Campaign Update (9 March)

As we enter the last full week of the campaign, you can expect lead candidates to be as many places as they possibly can – which in this case means, in the media. And unlike two or three-party systems where there are only a small number of people the press really want to speak to (i.e. the two candidates most likely to next lead the country), there are plenty of opportunities going around for media outlets and candidates alike. Hence, if you were monitoring Dutch media, you would have seen Sigrid Kaag (D66) Sunday afternoon on Buitenhof (TV), and would do so again in Nieuwsuur (TV) Monday evening 9:30pm, while Mark Rutte (VVD) will appear on Dit is de dag (radio) at 6:30pm. The Christian newspaper Nederlands Dagblad will host the traditional “Christian lead candidates” debate with Wopke Hoekstra (CDA), Gert Jan Seger (CU) and Kees van der Staaij (SGP) at around 8:45pm. To round off the evening, Hoekstra will head over to Pauw (TV) at 10:10pm in order to participate in a head-to-head debate with Jesse Klaver (GL). Hence, it is possible to pick your favourite news program or two and eventually see an interview or debate with most of the main lead candidates in the run-up to polling day.

And all that’s just the national media. While lead candidates naturally gravitate towards the programs with a larger audience, they’ll definitely make some time for some local and provincial press, especially if its an area to which they have a personal connection. Otherwise, you’d expect candidates lower down on the ticket to take up these second-tier media opportunities.

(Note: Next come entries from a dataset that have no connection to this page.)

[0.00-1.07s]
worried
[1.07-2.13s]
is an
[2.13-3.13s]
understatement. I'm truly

Forum voor Democratie (FvD) leader Thierry Baudet appears to be the first Dutch politician to have a tweet slapped with a warning about misinformation about COVID-19. Baudet took to Twitter to say he wouldn’t be accepting a vaccination, implying that the death rate was too high, the side-effects were severe, and the long-term effect on the immune system was unknown. Twitter responded by preventing the tweet from being liked, retweeted or replied to, and added the note “This tweet is misleading. Find out why health officials consider COVID-19 vaccines safe for most people.” (I’m hoping this message appeared in Dutch for those with their Twitter account set to that language.)

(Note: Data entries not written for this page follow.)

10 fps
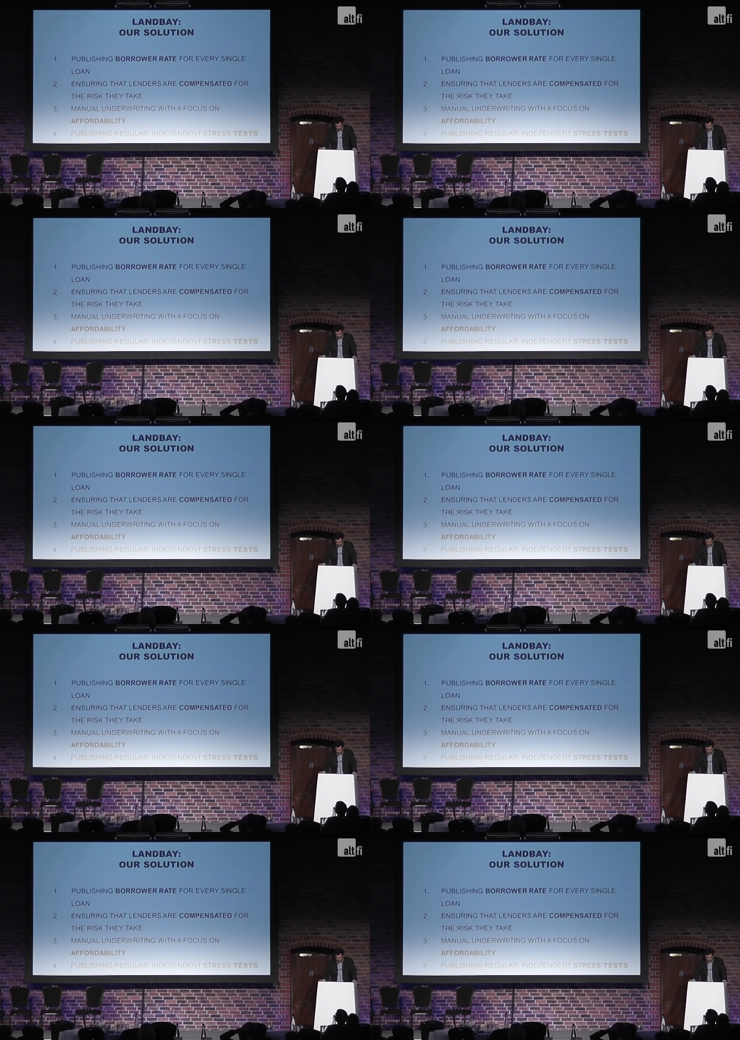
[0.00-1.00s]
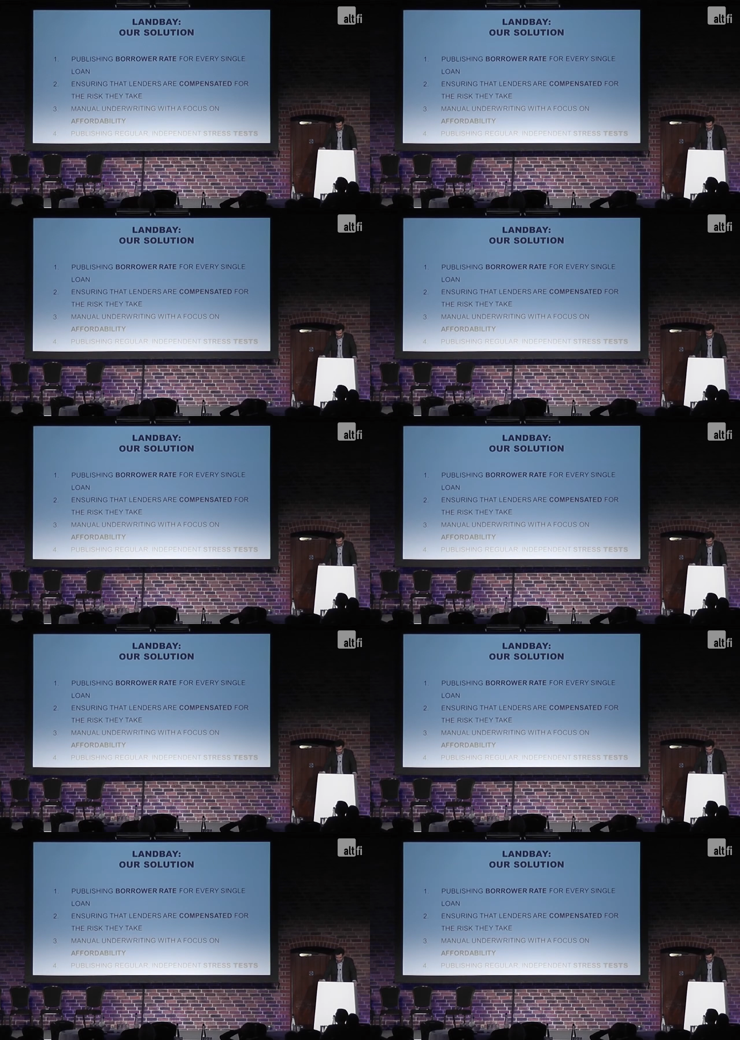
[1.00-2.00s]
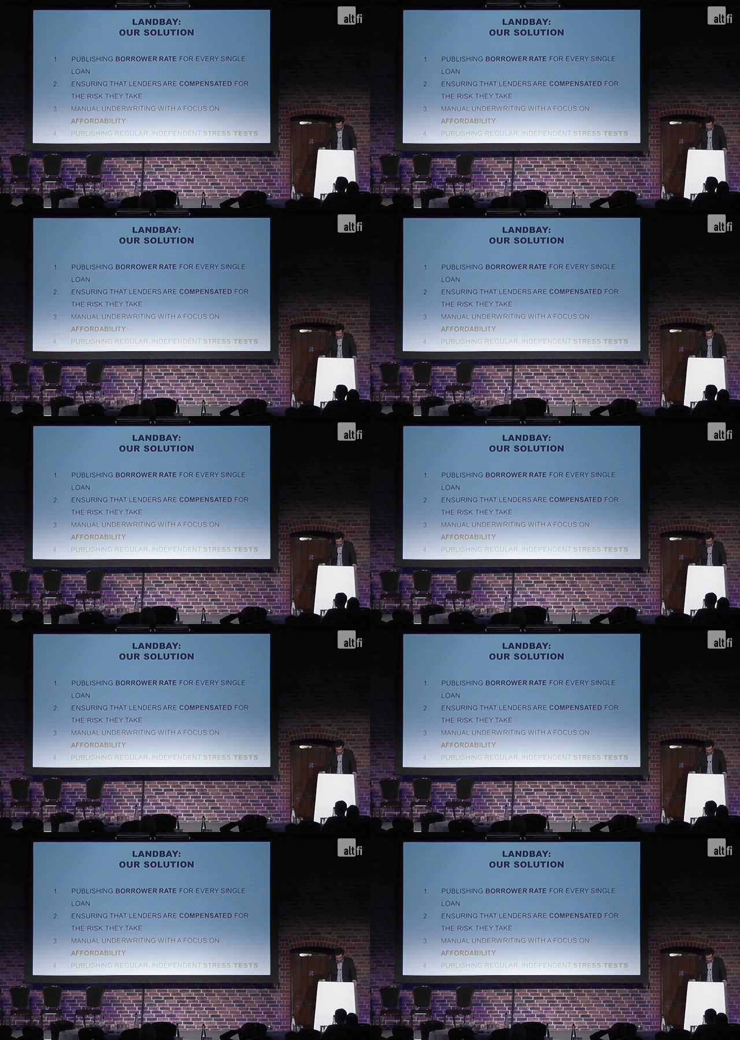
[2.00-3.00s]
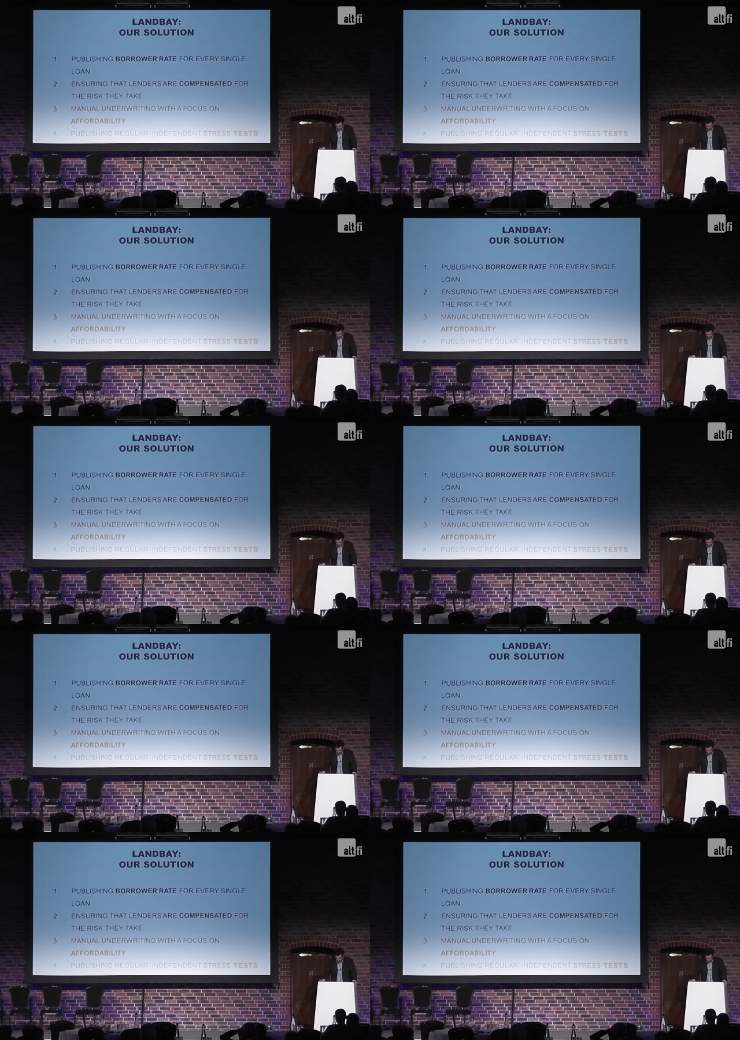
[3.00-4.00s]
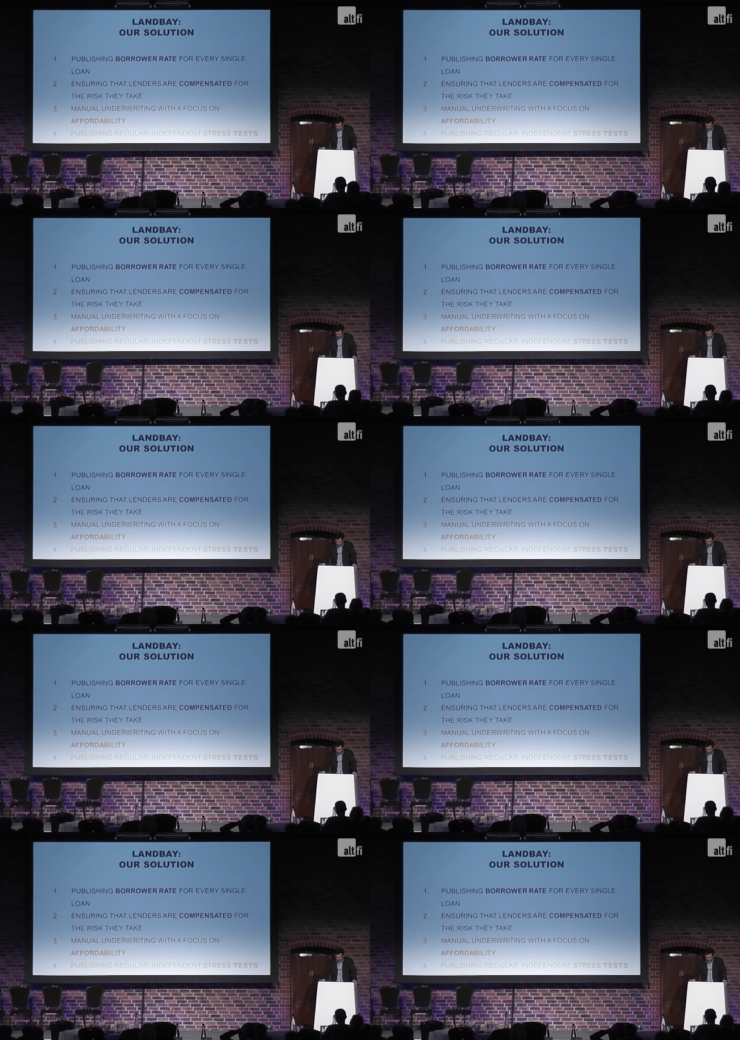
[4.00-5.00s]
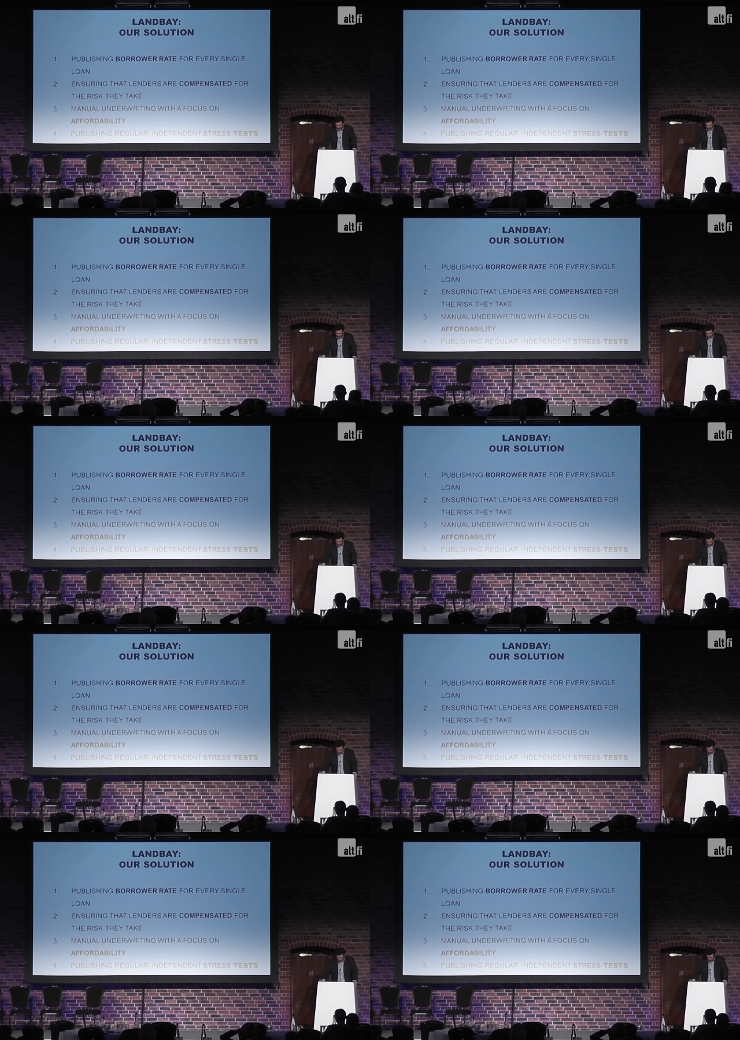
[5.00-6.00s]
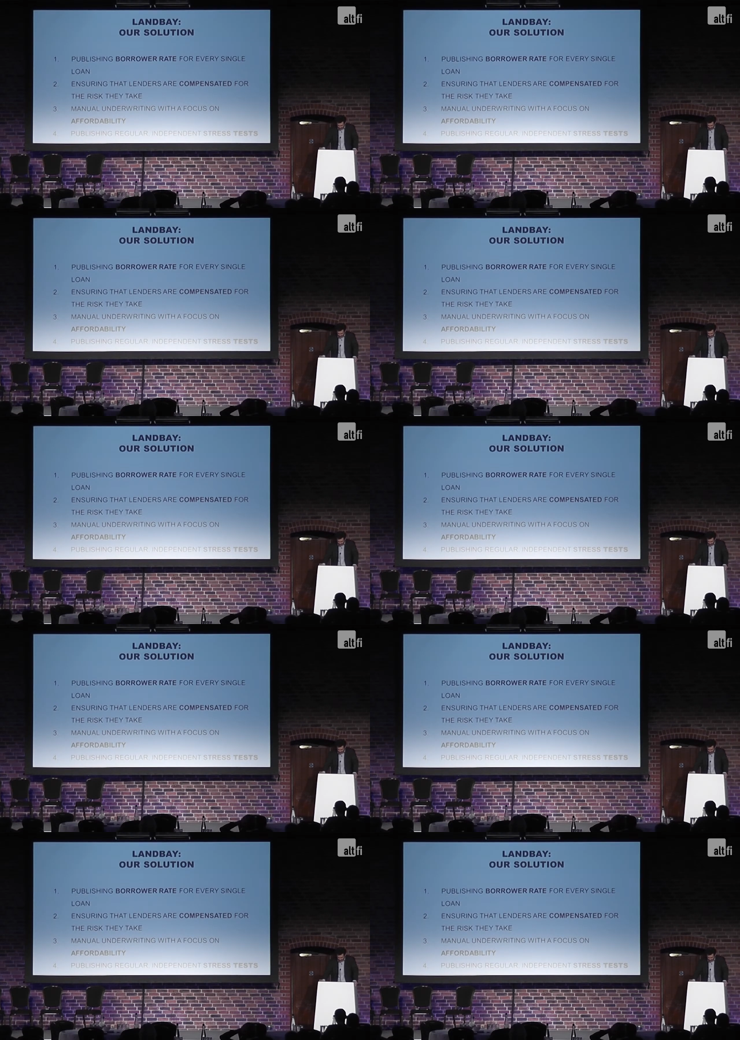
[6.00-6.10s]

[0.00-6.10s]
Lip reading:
[unreadable: no face in view]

International Women’s Day would seem like a good opportunity for well-meaning men to brandish their feminist credentials, but often it leads to embarrassing situations, as the CDA’s Wopke Hoekstra found out when he tried to give his women’s day message a personal twist. Hoekstra recalled as a young boy his surprise when he discovered the new car which arrived at the family home was bought by his mother from her salary, and not his father’s wages as he had assumed. While Hoekstra went on to mention how this was a case of how quickly gender roles can manifest in the minds of children, his suggestion on how to combat this contained so many platitudes that it wasn’t clear whether he’d really learned much from this great revelation at all.